- Country: Korea
- Current region: Haeju
- Founder: Seok Seong [ja]
- Members: Seok Seong, Seok Dam

= Haeju Seok clan =

Korean clan from Hwanghae Province

Haeju Seok clan is one of the Bon-gwan or clans in South Korea. Established in the 17th century following the Japanese invasions of Korea, the clan eventually wielded significant political and economic influence due to its strong power base and control of iron production.

Currently, the Seok clan is concentrated in Haeju, Hwanghae Province. According to research conducted in 1985, the number of Haeju Seok clan's members was 2,664.

== Origin ==
The Haeju Seok clan can be traced to Seok Seong, a Chinese from Dongming County in the Wei Commandery (around present-day Handan, Hebei, China). He was a jinshi in the Ming dynasty during the Jiajing Emperor’s reign. He then worked as minister of public works and minister of defense.

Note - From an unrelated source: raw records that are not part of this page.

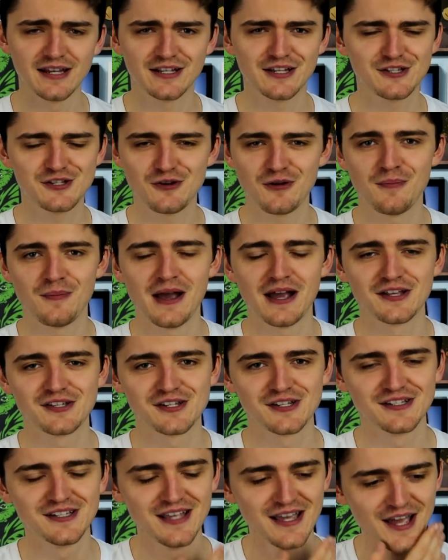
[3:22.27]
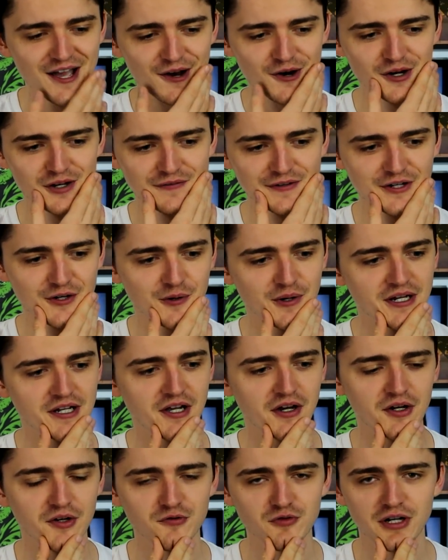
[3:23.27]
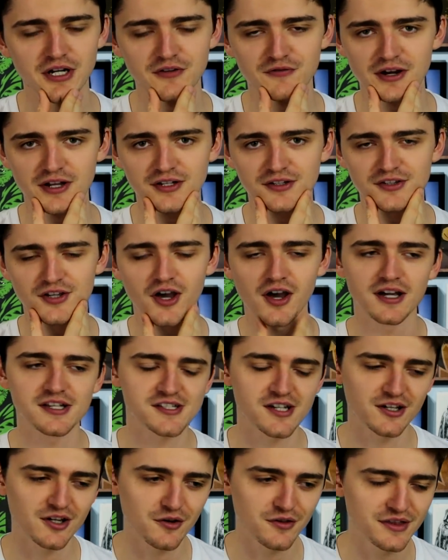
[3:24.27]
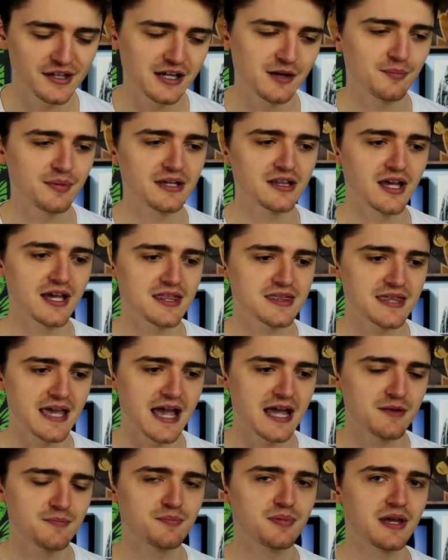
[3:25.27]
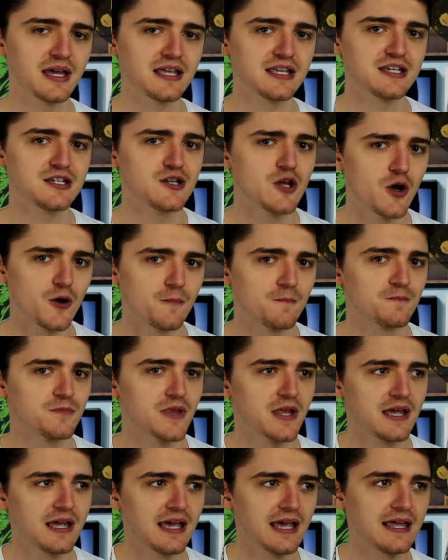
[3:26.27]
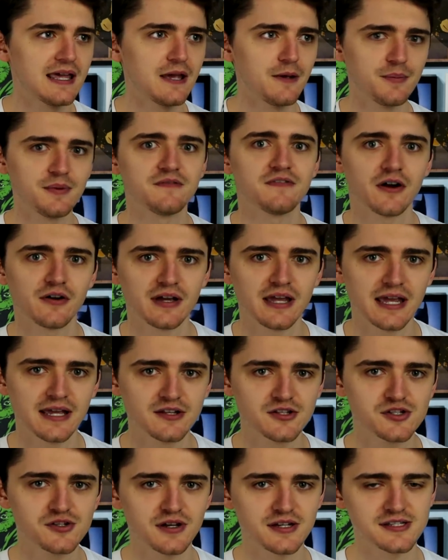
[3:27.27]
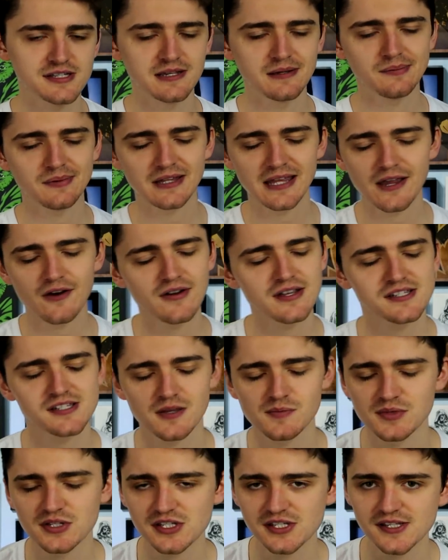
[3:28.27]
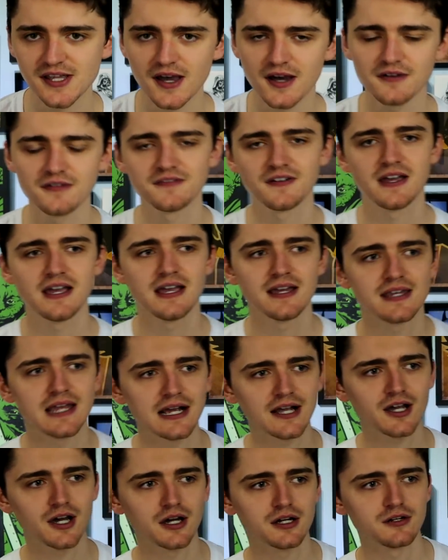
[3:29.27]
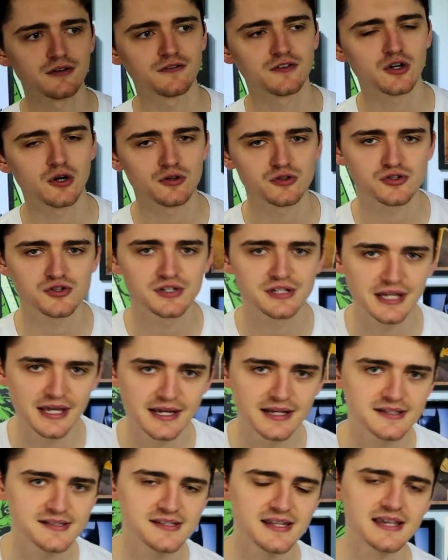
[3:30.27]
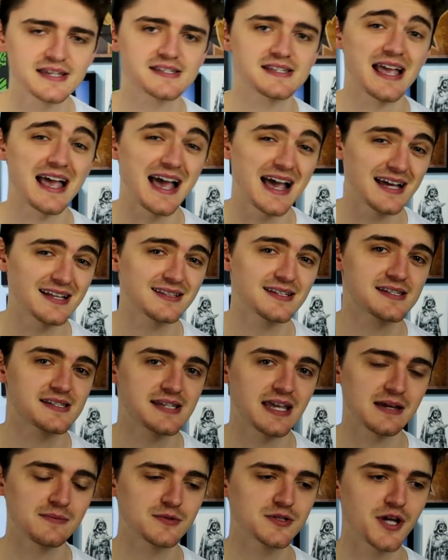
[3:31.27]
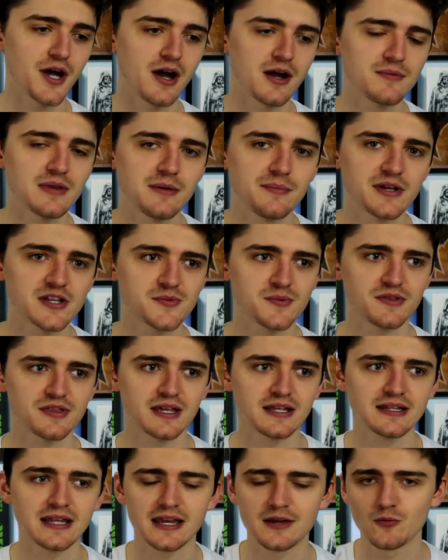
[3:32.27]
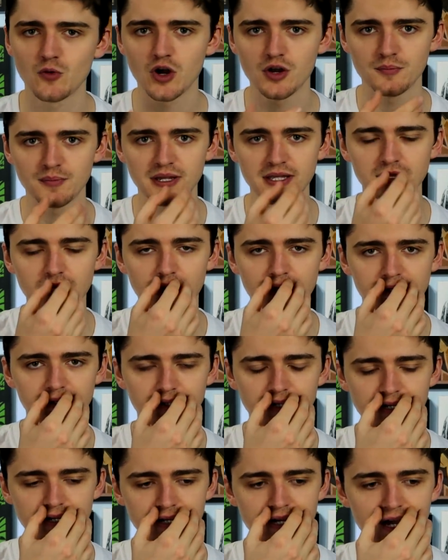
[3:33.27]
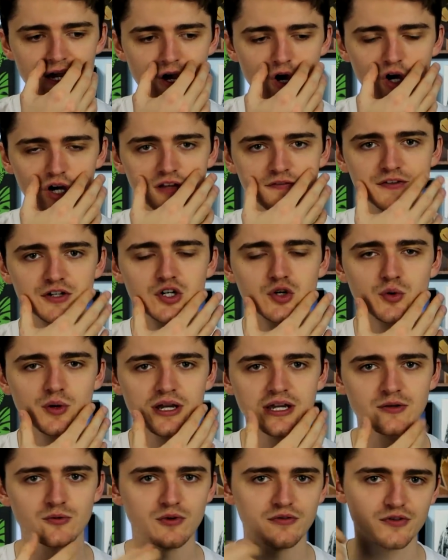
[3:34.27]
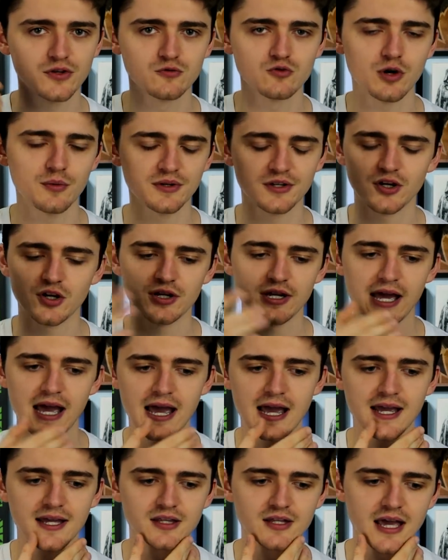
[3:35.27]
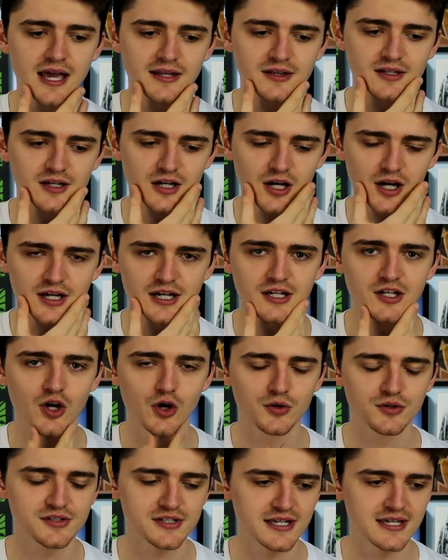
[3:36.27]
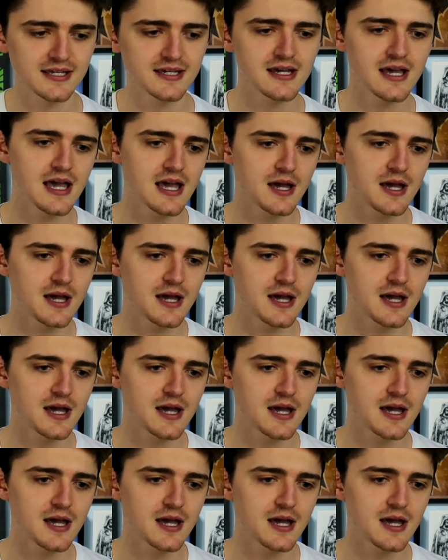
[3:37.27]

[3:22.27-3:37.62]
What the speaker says: could you imagine Oliver Queen kind of running around in tights? I don't think it'd be like that, but, you know, it'd be very interesting. But there is some stuff that kind of contradict this at the same time that makes me think that it won't be like the Oliver Queen with the Robin Hood hat and the kind of goatee,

Seok Seong played a role in the Ming intervention during the Japanese invasions in spite of opposition, an act for which he was executed due to Ming's difficulty in financing such an intervention. His eldest son Seok Dam and his wife both settled in Haeju following his will, which was drafted when he was in jail. Seok Dam became Prince of Suyang and established the Haeju Seok clan.